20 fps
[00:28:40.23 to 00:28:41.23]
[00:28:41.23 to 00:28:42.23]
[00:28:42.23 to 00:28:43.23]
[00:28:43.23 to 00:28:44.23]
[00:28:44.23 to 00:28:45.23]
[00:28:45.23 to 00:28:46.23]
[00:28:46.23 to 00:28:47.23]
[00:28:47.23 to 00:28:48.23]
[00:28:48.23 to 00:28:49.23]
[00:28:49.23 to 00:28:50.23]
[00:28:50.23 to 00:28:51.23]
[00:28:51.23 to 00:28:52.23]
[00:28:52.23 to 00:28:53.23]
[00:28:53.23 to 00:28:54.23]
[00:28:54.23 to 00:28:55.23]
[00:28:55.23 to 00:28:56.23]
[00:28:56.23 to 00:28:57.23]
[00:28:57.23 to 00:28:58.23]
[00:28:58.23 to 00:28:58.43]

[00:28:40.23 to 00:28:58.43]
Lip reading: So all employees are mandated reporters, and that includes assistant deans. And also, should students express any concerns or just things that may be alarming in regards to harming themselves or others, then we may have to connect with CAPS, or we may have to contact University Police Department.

========

Aim of the task: Word for word, copy out the records.

Expected output:
20 fps
[00:28:40.23 to 00:28:41.23]
[00:28:41.23 to 00:28:42.23]
[00:28:42.23 to 00:28:43.23]
[00:28:43.23 to 00:28:44.23]
[00:28:44.23 to 00:28:45.23]
[00:28:45.23 to 00:28:46.23]
[00:28:46.23 to 00:28:47.23]
[00:28:47.23 to 00:28:48.23]
[00:28:48.23 to 00:28:49.23]
[00:28:49.23 to 00:28:50.23]
[00:28:50.23 to 00:28:51.23]
[00:28:51.23 to 00:28:52.23]
[00:28:52.23 to 00:28:53.23]
[00:28:53.23 to 00:28:54.23]
[00:28:54.23 to 00:28:55.23]
[00:28:55.23 to 00:28:56.23]
[00:28:56.23 to 00:28:57.23]
[00:28:57.23 to 00:28:58.23]
[00:28:58.23 to 00:28:58.43]

[00:28:40.23 to 00:28:58.43]
Lip reading: So all employees are mandated reporters, and that includes assistant deans. And also, should students express any concerns or just things that may be alarming in regards to harming themselves or others, then we may have to connect with CAPS, or we may have to contact University Police Department.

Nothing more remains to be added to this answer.